Unfortunately, we cannot guarantee that all spam, scams, and phishing attempts will be blocked. There must be a balance between allowing legitimate traffic through the firewall and blocking spam. Sometimes, we are able to target and block specific phishing attacks, but since the sender’s e-mail address and the content within the message fluctuate, some messages will get through.
- When should I contact the HelpDesk?
- What should I do if I responded to a phishing attack?
- What can I do if I am unsure whether an e-mail is legtimate?
- E-mails that appear to be from the CIT or the HelpDesk
- More information on phishing attacks
- More information on Personally Identifiable Information
- More information on protecting your mobile device
- More information on safe social networking
You do not need to contact the HelpDesk or forward e-mails that contain spam/junk.
- Requests for a response such as “I came across your profile and really want to chat.”
- Bounce messages for e-mails that you did not send
- Random or unsolicited job offers
- Messages that inform you that you have won a lottery or are inheriting a large sum from overseas
- Messages asking you to click on external links
- Messages with attachments
You may forward the HelpDesk e-mails that contain a phishing attack by explicitly asking you to respond with the following information:
- Username and password
- Social Security number
- Account number
What should I do if I responded to a phishing attack?
- Contact the company who was targeted and inform them that you think you've fallen for a phishing scheme. If you still have the e-mail or web page used, report that to the company as well (forward the e-mail as an attachment so that all of the data is included).
- If you've given out your bank account number or credit card, report the incident to your bank or Credit Card Company and get the account closed. The sooner they know, the better they can protect you.
- Contact the credit bureaus and have them place a fraud alert on your account. This informs potential creditors they must take extra precaution when issuing credit in your name.
- Change any passwords associated with the phishing attack and any passwords that are the same.
- Visit the FTC's website on identity theft for more information.
What can I do if I am unsure whether an e-mail is legitimate?
If you receive suspicious messages regarding any non-CIT account, the best course of action is to access your account directly and double-check the information. For example, if you receive a message that claims to be from PayPal, do not respond to that message or click a link in that message, but go directly to www.paypal.com, log in, and see if there are any alerts or notices available. Likewise, if the message claims to be from your bank, log directly into your bank account by visiting their web site and see if there are any notices or alerts. You can also call the company directly using a number from their web site or phone book, but not the one supplied in the e-mail.

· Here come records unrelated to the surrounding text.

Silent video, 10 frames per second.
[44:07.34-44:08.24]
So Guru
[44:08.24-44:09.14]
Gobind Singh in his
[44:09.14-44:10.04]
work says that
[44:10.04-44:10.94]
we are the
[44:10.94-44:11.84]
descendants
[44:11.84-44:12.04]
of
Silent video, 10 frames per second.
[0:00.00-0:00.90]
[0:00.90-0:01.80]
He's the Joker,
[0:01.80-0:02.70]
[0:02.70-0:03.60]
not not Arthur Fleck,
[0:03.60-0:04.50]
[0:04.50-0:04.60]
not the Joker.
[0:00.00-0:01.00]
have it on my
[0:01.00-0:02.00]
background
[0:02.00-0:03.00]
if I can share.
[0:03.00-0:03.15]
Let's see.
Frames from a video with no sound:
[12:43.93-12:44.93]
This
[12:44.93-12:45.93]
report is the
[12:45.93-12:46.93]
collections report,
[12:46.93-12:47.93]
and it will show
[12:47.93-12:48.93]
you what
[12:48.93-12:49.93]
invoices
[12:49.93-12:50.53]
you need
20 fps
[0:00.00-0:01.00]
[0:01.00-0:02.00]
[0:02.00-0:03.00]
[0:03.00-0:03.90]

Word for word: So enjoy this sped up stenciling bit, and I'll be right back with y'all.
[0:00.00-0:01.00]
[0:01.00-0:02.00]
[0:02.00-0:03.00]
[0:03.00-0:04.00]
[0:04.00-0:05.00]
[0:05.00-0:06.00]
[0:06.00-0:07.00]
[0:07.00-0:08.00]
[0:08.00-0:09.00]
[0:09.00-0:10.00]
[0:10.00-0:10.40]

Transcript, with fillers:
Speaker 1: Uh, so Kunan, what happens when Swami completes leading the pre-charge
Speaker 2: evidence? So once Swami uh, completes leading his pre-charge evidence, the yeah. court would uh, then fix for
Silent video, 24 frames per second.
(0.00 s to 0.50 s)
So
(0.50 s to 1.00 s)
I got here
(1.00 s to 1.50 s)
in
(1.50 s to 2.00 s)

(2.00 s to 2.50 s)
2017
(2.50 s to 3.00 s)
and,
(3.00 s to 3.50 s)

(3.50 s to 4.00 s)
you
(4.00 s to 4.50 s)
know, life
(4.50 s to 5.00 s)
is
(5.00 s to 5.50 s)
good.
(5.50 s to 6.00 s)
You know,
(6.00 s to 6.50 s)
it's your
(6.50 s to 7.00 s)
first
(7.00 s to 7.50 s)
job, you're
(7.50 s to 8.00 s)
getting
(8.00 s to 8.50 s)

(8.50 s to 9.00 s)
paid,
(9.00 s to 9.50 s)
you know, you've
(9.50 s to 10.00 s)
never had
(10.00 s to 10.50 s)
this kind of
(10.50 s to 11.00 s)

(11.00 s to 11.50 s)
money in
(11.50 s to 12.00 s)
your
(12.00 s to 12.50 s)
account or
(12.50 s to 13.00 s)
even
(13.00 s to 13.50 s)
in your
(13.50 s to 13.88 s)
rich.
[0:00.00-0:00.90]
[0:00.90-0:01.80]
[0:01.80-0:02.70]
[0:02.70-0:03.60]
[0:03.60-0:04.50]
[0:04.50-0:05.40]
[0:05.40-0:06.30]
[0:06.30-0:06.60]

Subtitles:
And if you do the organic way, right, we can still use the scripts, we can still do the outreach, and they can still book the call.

E-mails that appear to be from CIT or the HelpDesk
Occasionally you may receive spam or phishing attacks that appear to be from CIT. We will never ask you to provide your login information via e-mail or require you to provide any account numbers or a full social security number. Even if the e-mail is from the calvin.edu domain, if it is asking you to respond with log in information or personal information, it is not legitimate and did not come from CIT.
Legitimate e-mail communications from the HelpDesk:
- Your Calvin passphrase expires once a year (or 90 days for employees working with credit card processing). You will receive notices from CIT as the expiration date draws near. You are not required to respond to these messages and can change your passphrase at www.calvin.edu/it.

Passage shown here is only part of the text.